■ ASSIGNMENT
Give back every line of the data exactly. Pictures are not part of the copy.

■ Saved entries
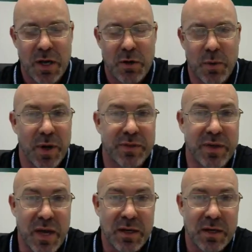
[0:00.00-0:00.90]
We want to
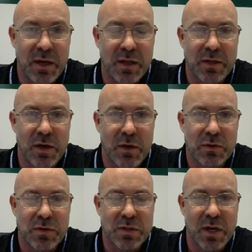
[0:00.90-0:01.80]
thank
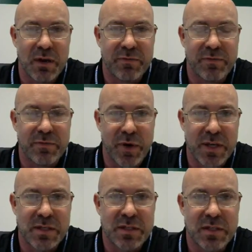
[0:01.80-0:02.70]
those
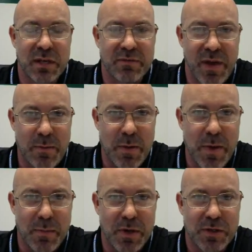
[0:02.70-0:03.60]
friends and family
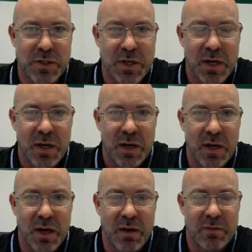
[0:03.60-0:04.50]
members
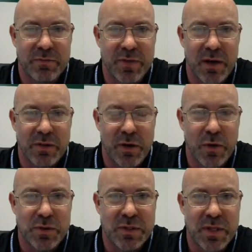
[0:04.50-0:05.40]
of
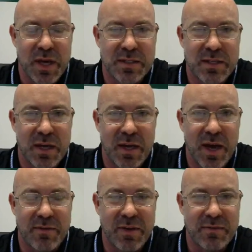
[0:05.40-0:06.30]
those that
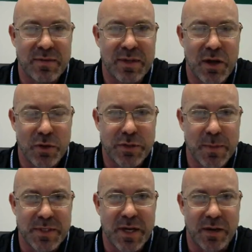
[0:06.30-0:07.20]
have given the
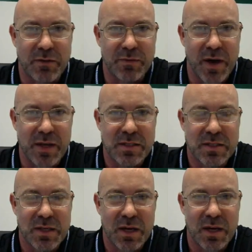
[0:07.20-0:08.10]
ultimate sacrifice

■ WRITTEN REPLY
[0:00.00-0:00.90]
We want to
[0:00.90-0:01.80]
thank
[0:01.80-0:02.70]
those
[0:02.70-0:03.60]
friends and family
[0:03.60-0:04.50]
members
[0:04.50-0:05.40]
of
[0:05.40-0:06.30]
those that
[0:06.30-0:07.20]
have given the
[0:07.20-0:08.10]
ultimate sacrifice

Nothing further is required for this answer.